Once the line containing "[0:08.00-0:09.00]" is found, please copy it and all lines after it through the end of the records, exactly, leaving out pictures.

START Given records

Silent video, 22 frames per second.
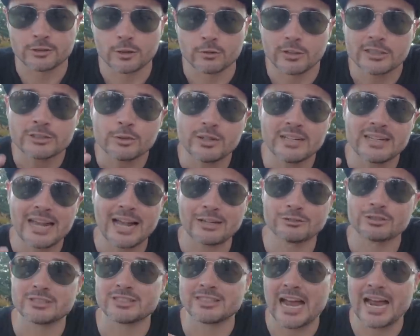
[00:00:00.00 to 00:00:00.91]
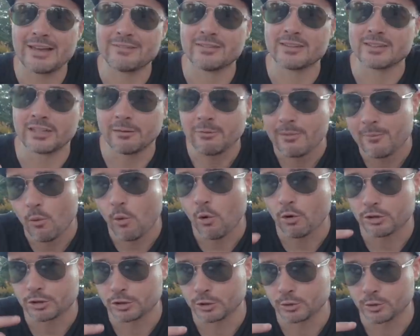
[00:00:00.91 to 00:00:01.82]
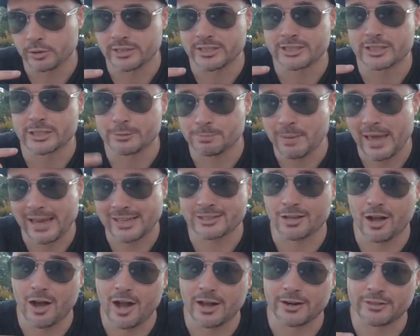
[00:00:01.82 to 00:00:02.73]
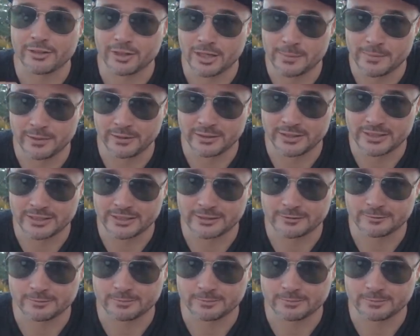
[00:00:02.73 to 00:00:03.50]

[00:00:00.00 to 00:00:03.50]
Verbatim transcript: So let's go ahead and actually dive in a little bit more to the specs on the Chameleon.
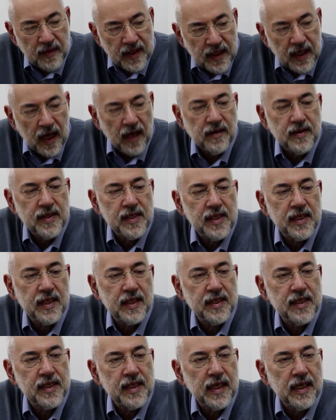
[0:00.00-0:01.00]
don't
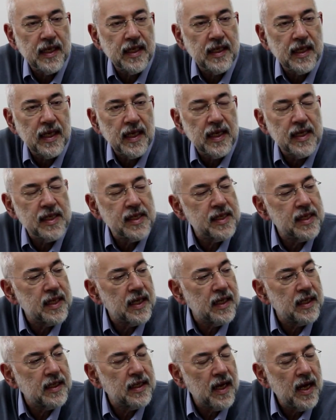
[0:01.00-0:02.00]
succeed is
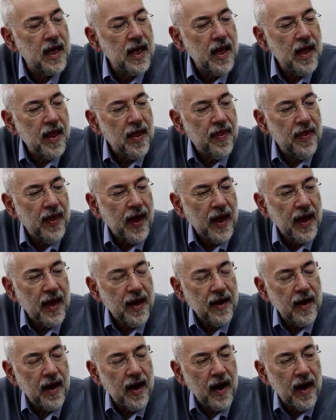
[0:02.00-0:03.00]
that
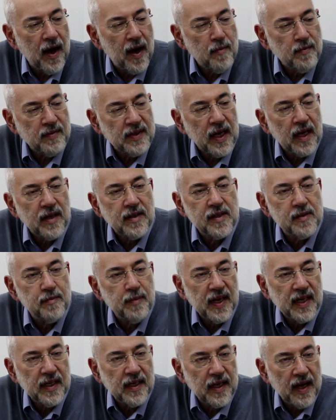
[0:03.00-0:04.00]
they don't
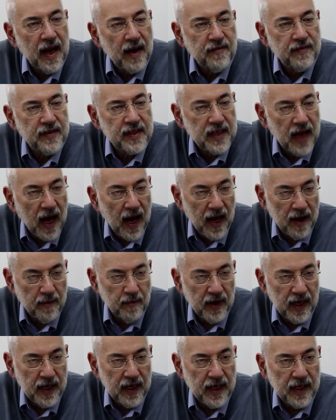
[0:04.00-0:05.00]
spend enough
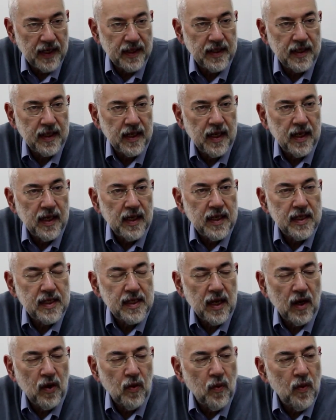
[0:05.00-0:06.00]
time on it.
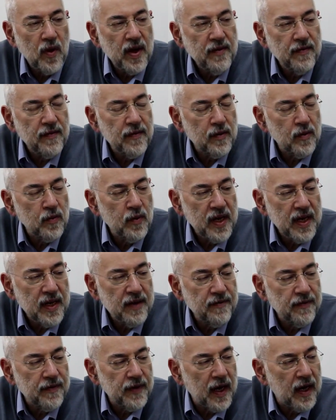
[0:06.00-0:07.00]
So
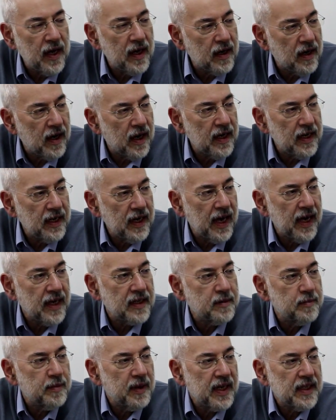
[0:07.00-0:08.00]
we've got an
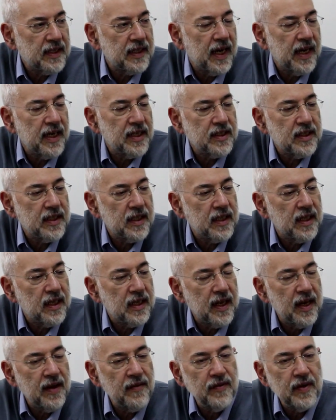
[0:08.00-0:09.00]
expectation
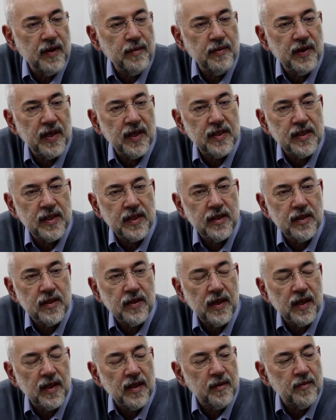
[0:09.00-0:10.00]
that every person
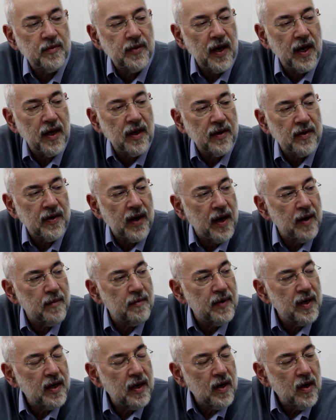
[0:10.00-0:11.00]
doing the program
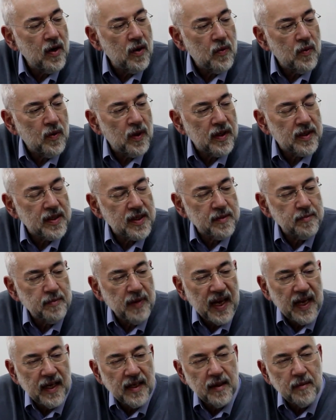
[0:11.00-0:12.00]
will
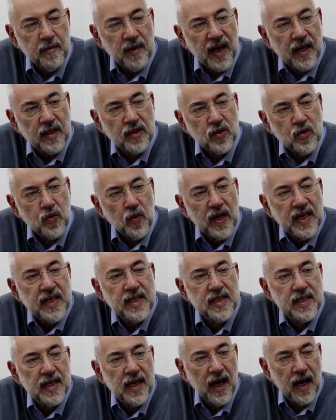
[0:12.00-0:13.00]
spend about
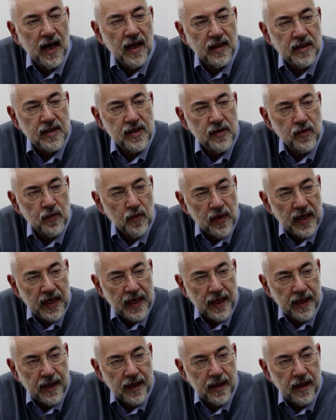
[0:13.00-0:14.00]
20 hours a
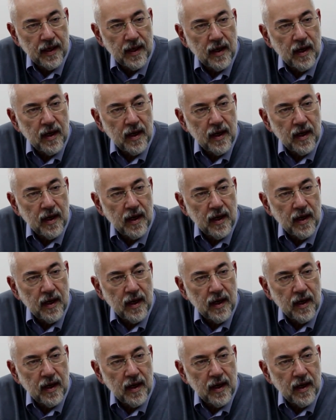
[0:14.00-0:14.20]
week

END Given records

* [Result of the task]
[0:08.00-0:09.00]
expectation
[0:09.00-0:10.00]
that every person
[0:10.00-0:11.00]
doing the program
[0:11.00-0:12.00]
will
[0:12.00-0:13.00]
spend about
[0:13.00-0:14.00]
20 hours a
[0:14.00-0:14.20]
week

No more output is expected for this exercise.